=== Assignment ===
This exercise calls for the line with "(1.07 s to 2.13 s)", the line with "Word for word: yeah", and all lines between them in the material below, output exactly and with no other lines.

=== Information given ===
----
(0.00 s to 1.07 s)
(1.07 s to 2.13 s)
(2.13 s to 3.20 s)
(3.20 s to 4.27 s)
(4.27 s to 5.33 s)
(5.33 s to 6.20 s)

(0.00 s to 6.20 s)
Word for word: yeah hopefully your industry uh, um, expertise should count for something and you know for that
----
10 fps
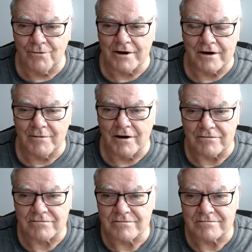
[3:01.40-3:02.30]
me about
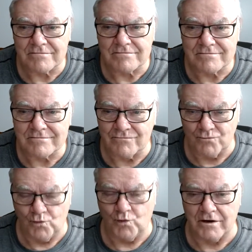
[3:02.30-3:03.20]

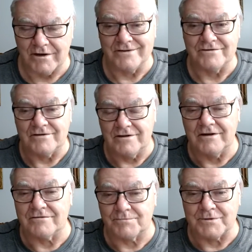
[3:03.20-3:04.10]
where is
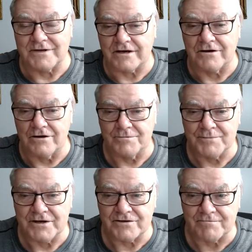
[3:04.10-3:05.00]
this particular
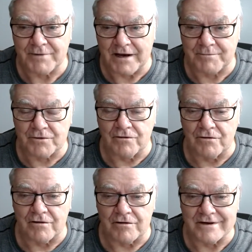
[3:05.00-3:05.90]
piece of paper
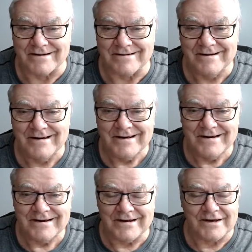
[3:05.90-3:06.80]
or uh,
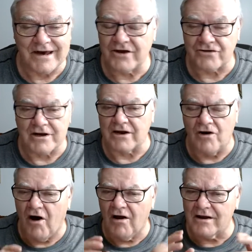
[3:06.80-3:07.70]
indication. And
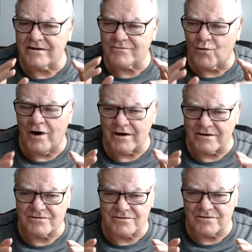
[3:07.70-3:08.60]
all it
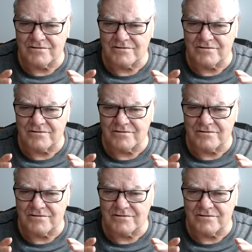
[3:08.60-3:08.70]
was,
----
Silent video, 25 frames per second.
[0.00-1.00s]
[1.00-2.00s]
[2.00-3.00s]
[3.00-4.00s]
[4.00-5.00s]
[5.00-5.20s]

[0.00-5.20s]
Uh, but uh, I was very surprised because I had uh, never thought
----
=== Answer ===
(1.07 s to 2.13 s)
(2.13 s to 3.20 s)
(3.20 s to 4.27 s)
(4.27 s to 5.33 s)
(5.33 s to 6.20 s)

(0.00 s to 6.20 s)
Word for word: yeah hopefully your industry uh, um, expertise should count for something and you know for that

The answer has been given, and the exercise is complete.